> _Your goal_: Print the whole listing again exactly, keeping no pictures in it.

> _Material shown_:
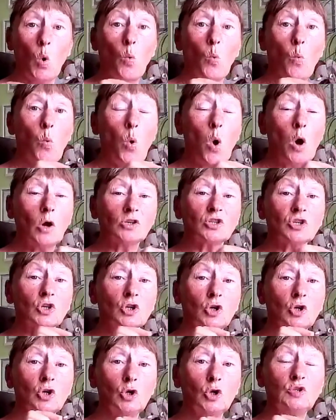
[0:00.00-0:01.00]
What
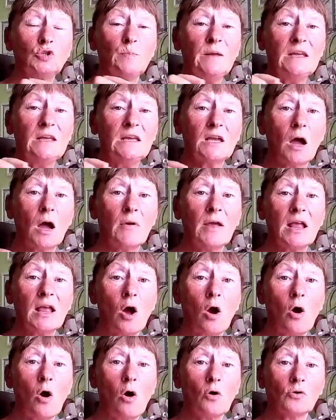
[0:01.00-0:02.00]
could be
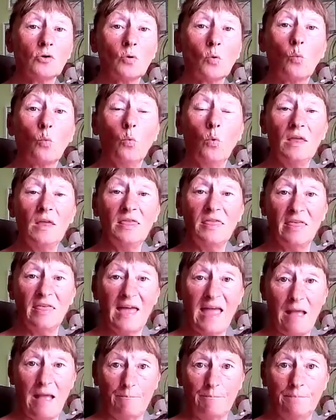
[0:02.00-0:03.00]
going on with
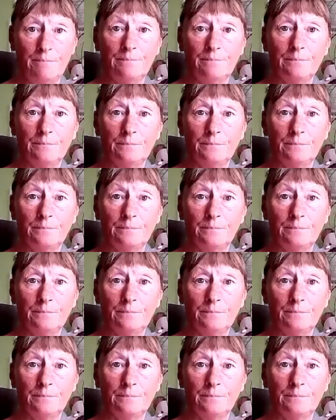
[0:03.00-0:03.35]
them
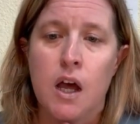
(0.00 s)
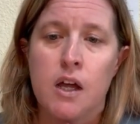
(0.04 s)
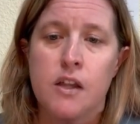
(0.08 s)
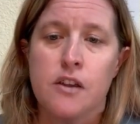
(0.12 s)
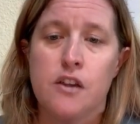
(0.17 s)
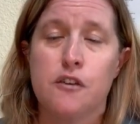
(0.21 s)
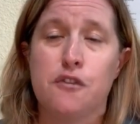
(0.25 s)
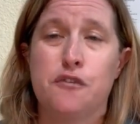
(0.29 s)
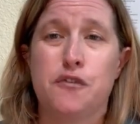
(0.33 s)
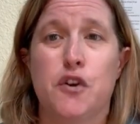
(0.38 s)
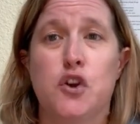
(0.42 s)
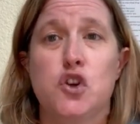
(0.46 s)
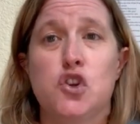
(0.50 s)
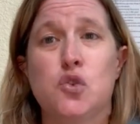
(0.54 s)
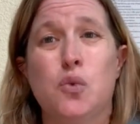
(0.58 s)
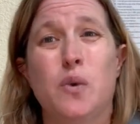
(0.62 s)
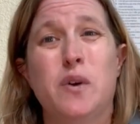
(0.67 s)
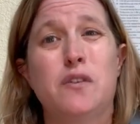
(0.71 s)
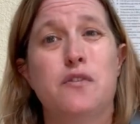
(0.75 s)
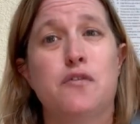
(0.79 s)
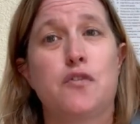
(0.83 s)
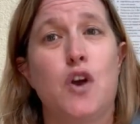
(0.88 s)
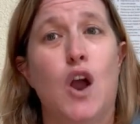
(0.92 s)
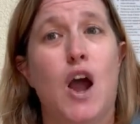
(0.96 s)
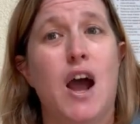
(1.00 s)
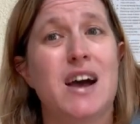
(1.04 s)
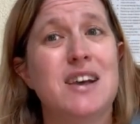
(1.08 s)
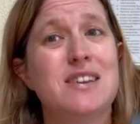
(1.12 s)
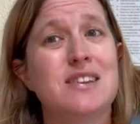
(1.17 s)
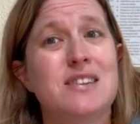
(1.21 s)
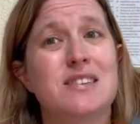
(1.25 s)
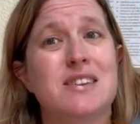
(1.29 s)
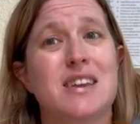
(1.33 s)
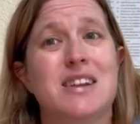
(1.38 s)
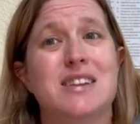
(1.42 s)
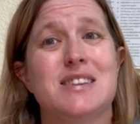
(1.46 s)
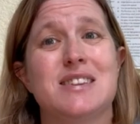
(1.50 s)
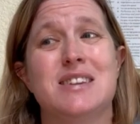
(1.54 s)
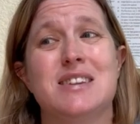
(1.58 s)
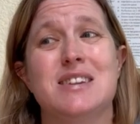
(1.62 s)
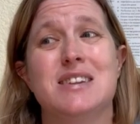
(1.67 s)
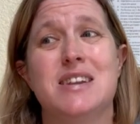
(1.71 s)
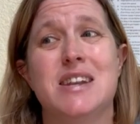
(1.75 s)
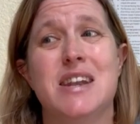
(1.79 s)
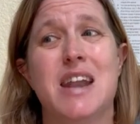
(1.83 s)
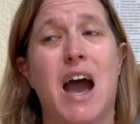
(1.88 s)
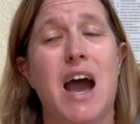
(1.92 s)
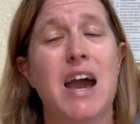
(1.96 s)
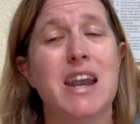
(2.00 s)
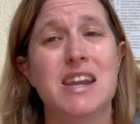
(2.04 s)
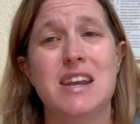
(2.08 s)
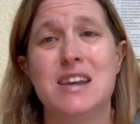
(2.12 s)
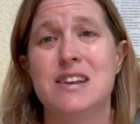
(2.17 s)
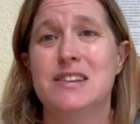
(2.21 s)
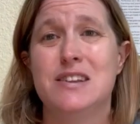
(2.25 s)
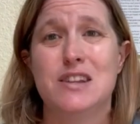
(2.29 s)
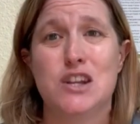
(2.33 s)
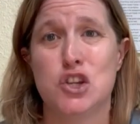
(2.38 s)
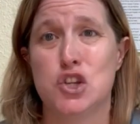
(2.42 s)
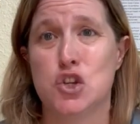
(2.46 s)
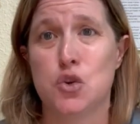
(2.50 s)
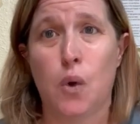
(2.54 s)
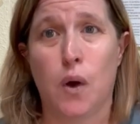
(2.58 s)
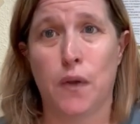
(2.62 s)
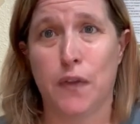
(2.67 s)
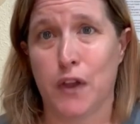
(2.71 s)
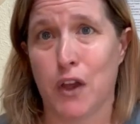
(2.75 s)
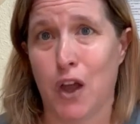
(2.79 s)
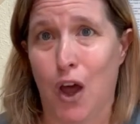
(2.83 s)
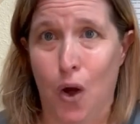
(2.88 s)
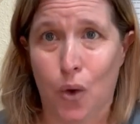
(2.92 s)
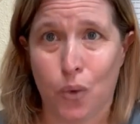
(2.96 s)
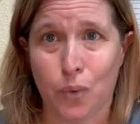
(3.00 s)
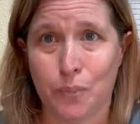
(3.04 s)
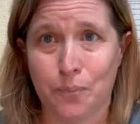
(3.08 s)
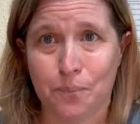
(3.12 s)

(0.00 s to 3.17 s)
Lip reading: the first one for us is that it's not easy to do on the go.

> _Answer for this exercise_:
[0:00.00-0:01.00]
What
[0:01.00-0:02.00]
could be
[0:02.00-0:03.00]
going on with
[0:03.00-0:03.35]
them
(0.00 s)
(0.04 s)
(0.08 s)
(0.12 s)
(0.17 s)
(0.21 s)
(0.25 s)
(0.29 s)
(0.33 s)
(0.38 s)
(0.42 s)
(0.46 s)
(0.50 s)
(0.54 s)
(0.58 s)
(0.62 s)
(0.67 s)
(0.71 s)
(0.75 s)
(0.79 s)
(0.83 s)
(0.88 s)
(0.92 s)
(0.96 s)
(1.00 s)
(1.04 s)
(1.08 s)
(1.12 s)
(1.17 s)
(1.21 s)
(1.25 s)
(1.29 s)
(1.33 s)
(1.38 s)
(1.42 s)
(1.46 s)
(1.50 s)
(1.54 s)
(1.58 s)
(1.62 s)
(1.67 s)
(1.71 s)
(1.75 s)
(1.79 s)
(1.83 s)
(1.88 s)
(1.92 s)
(1.96 s)
(2.00 s)
(2.04 s)
(2.08 s)
(2.12 s)
(2.17 s)
(2.21 s)
(2.25 s)
(2.29 s)
(2.33 s)
(2.38 s)
(2.42 s)
(2.46 s)
(2.50 s)
(2.54 s)
(2.58 s)
(2.62 s)
(2.67 s)
(2.71 s)
(2.75 s)
(2.79 s)
(2.83 s)
(2.88 s)
(2.92 s)
(2.96 s)
(3.00 s)
(3.04 s)
(3.08 s)
(3.12 s)

(0.00 s to 3.17 s)
Lip reading: the first one for us is that it's not easy to do on the go.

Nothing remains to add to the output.